(DATASET)

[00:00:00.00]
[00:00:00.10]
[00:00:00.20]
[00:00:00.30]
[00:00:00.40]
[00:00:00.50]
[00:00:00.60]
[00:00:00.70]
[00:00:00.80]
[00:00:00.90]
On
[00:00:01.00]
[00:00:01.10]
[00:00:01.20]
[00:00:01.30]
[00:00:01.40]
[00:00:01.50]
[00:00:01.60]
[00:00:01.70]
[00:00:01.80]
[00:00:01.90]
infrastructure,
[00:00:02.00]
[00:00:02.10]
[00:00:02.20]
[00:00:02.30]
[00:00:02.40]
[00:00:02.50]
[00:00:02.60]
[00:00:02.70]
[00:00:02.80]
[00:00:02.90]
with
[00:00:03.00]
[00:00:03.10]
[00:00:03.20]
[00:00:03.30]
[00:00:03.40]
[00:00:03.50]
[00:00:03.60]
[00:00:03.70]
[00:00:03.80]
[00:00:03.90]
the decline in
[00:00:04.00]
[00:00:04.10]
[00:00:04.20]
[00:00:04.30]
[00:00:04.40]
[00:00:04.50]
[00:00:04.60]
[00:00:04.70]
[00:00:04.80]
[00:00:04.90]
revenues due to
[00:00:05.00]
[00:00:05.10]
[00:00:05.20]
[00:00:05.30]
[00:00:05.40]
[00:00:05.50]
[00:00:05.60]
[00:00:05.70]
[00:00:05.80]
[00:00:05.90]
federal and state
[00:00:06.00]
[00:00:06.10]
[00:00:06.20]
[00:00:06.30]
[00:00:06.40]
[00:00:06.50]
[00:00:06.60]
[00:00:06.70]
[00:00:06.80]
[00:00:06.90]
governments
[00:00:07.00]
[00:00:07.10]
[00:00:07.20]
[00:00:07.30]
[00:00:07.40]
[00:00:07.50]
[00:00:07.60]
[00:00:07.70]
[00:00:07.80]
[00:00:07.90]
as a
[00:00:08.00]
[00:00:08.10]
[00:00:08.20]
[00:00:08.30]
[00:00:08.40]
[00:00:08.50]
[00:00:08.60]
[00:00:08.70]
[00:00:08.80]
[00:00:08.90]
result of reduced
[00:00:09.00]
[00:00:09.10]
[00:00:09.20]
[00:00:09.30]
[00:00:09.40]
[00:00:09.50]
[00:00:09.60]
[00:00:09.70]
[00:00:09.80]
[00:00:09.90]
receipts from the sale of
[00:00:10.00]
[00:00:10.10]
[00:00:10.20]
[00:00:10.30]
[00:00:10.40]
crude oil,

(End DATASET)

> **PROBLEM TO SOLVE**
Among the records above, extract exactly the lines from the line with "[00:00:03.10]" to the line with "[00:00:09.10]", both lines included, and leave out the rest.

> **EXERCISE ANSWER**
[00:00:03.10]
[00:00:03.20]
[00:00:03.30]
[00:00:03.40]
[00:00:03.50]
[00:00:03.60]
[00:00:03.70]
[00:00:03.80]
[00:00:03.90]
the decline in
[00:00:04.00]
[00:00:04.10]
[00:00:04.20]
[00:00:04.30]
[00:00:04.40]
[00:00:04.50]
[00:00:04.60]
[00:00:04.70]
[00:00:04.80]
[00:00:04.90]
revenues due to
[00:00:05.00]
[00:00:05.10]
[00:00:05.20]
[00:00:05.30]
[00:00:05.40]
[00:00:05.50]
[00:00:05.60]
[00:00:05.70]
[00:00:05.80]
[00:00:05.90]
federal and state
[00:00:06.00]
[00:00:06.10]
[00:00:06.20]
[00:00:06.30]
[00:00:06.40]
[00:00:06.50]
[00:00:06.60]
[00:00:06.70]
[00:00:06.80]
[00:00:06.90]
governments
[00:00:07.00]
[00:00:07.10]
[00:00:07.20]
[00:00:07.30]
[00:00:07.40]
[00:00:07.50]
[00:00:07.60]
[00:00:07.70]
[00:00:07.80]
[00:00:07.90]
as a
[00:00:08.00]
[00:00:08.10]
[00:00:08.20]
[00:00:08.30]
[00:00:08.40]
[00:00:08.50]
[00:00:08.60]
[00:00:08.70]
[00:00:08.80]
[00:00:08.90]
result of reduced
[00:00:09.00]
[00:00:09.10]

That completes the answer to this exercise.